For most of the first millennium BCE, the Mediterranean was a Phoenician sea. From their home cities of Tyre, Sidon, and Byblos along the coast of modern Lebanon, Phoenician merchants ran the longest-distance trading network of the ancient world. They sailed to Britain for tin, to Spain for silver, to Egypt for grain. They founded Carthage in 814 BCE, which would later challenge Rome. They were probably the first to circumnavigate Africa — a 600 BCE expedition described by Herodotus.
They invented the alphabet. Around 1050 BCE, Phoenician scribes had refined an earlier proto-Sinaitic script into 22 simple consonant signs. The Greeks adopted it, added vowels, and passed it to the Romans. The Romans passed it to the rest of Europe.

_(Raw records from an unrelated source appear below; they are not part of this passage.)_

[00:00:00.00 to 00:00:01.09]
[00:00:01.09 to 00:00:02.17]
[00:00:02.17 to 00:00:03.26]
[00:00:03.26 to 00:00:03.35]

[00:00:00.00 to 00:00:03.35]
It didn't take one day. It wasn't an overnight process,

Every Latin-derived alphabet — every letter on this screen — descends from those 22 Phoenician marks.
But the Phoenicians left almost no records.

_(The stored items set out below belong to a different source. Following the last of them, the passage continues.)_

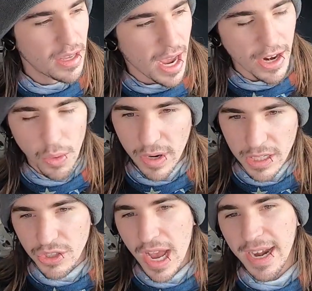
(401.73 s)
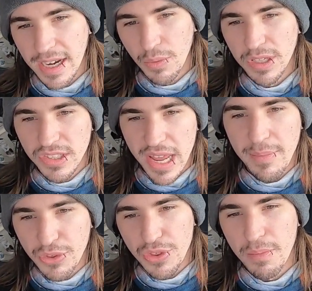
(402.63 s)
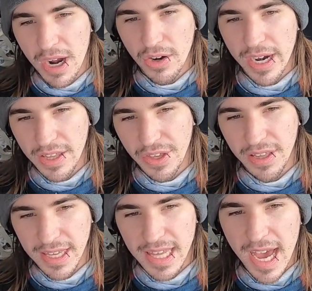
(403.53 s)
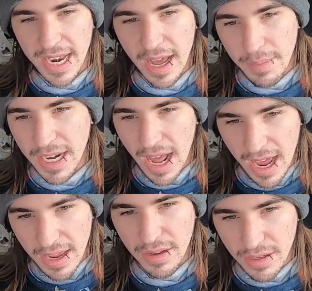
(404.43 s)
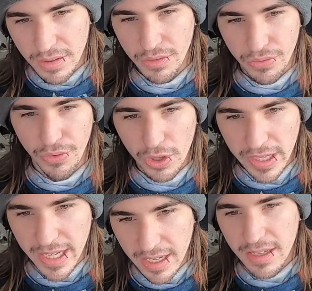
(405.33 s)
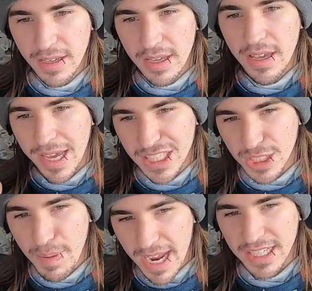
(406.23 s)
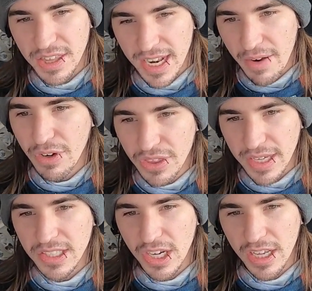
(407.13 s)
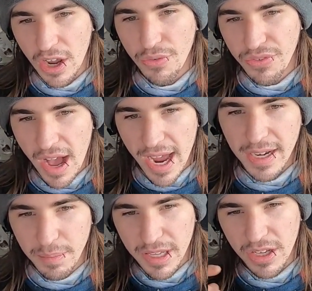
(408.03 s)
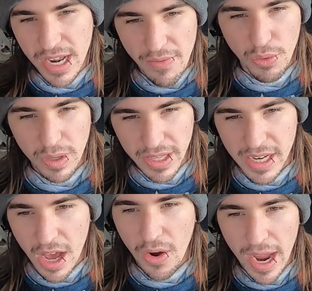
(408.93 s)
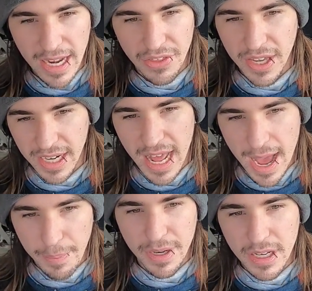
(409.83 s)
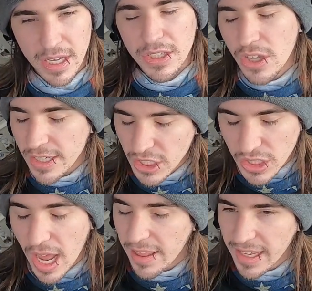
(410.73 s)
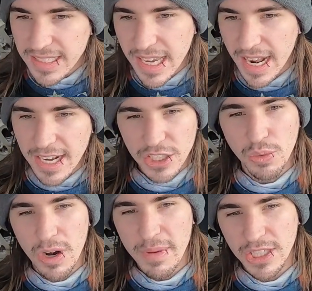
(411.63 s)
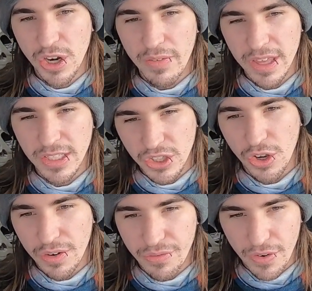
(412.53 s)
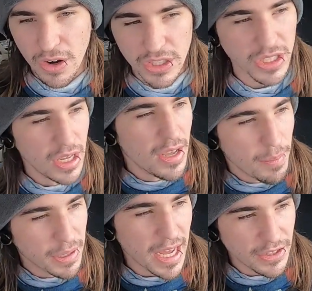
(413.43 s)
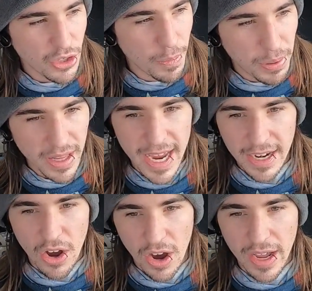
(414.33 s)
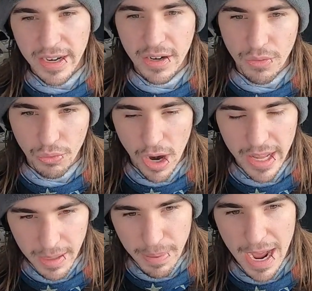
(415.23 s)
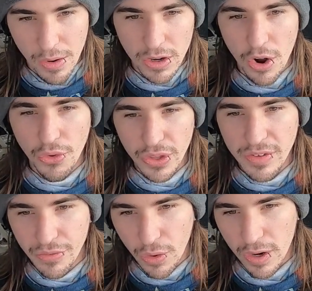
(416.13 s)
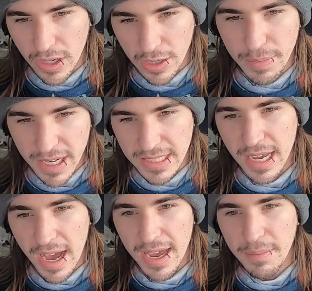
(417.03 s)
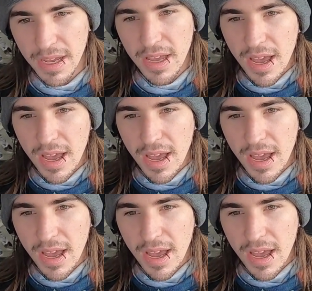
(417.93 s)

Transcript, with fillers: I don't wanna drag anyone's name through the mud or anything like that. I mean, I fully expect that everything is going to go fine, but you never really know. Anything can happen. So I just, like I said, I just want to make sure everything's good first. But I do plan on running power only for a good bit of time.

They wrote their own histories on papyrus, which the Mediterranean climate destroyed. The cities they wrote in were repeatedly conquered and burned — Tyre by Alexander the Great in 332 BCE, Carthage by Rome in 146 BCE, with archives deliberately erased. Almost everything we know about the Phoenicians comes from people who hated them: Greek and Roman historians who portrayed them as treacherous merchants and child sacrificers.
You can name famous Greeks. Famous Romans. Famous Egyptians. Try to name a Phoenician. Most people can't. The civilization that gave us the technology of writing has, ironically, almost no surviving voices of its own. It survives in fragments: tombstones, ship cargo, the alphabet itself.
A whole civilization, almost edited out of history.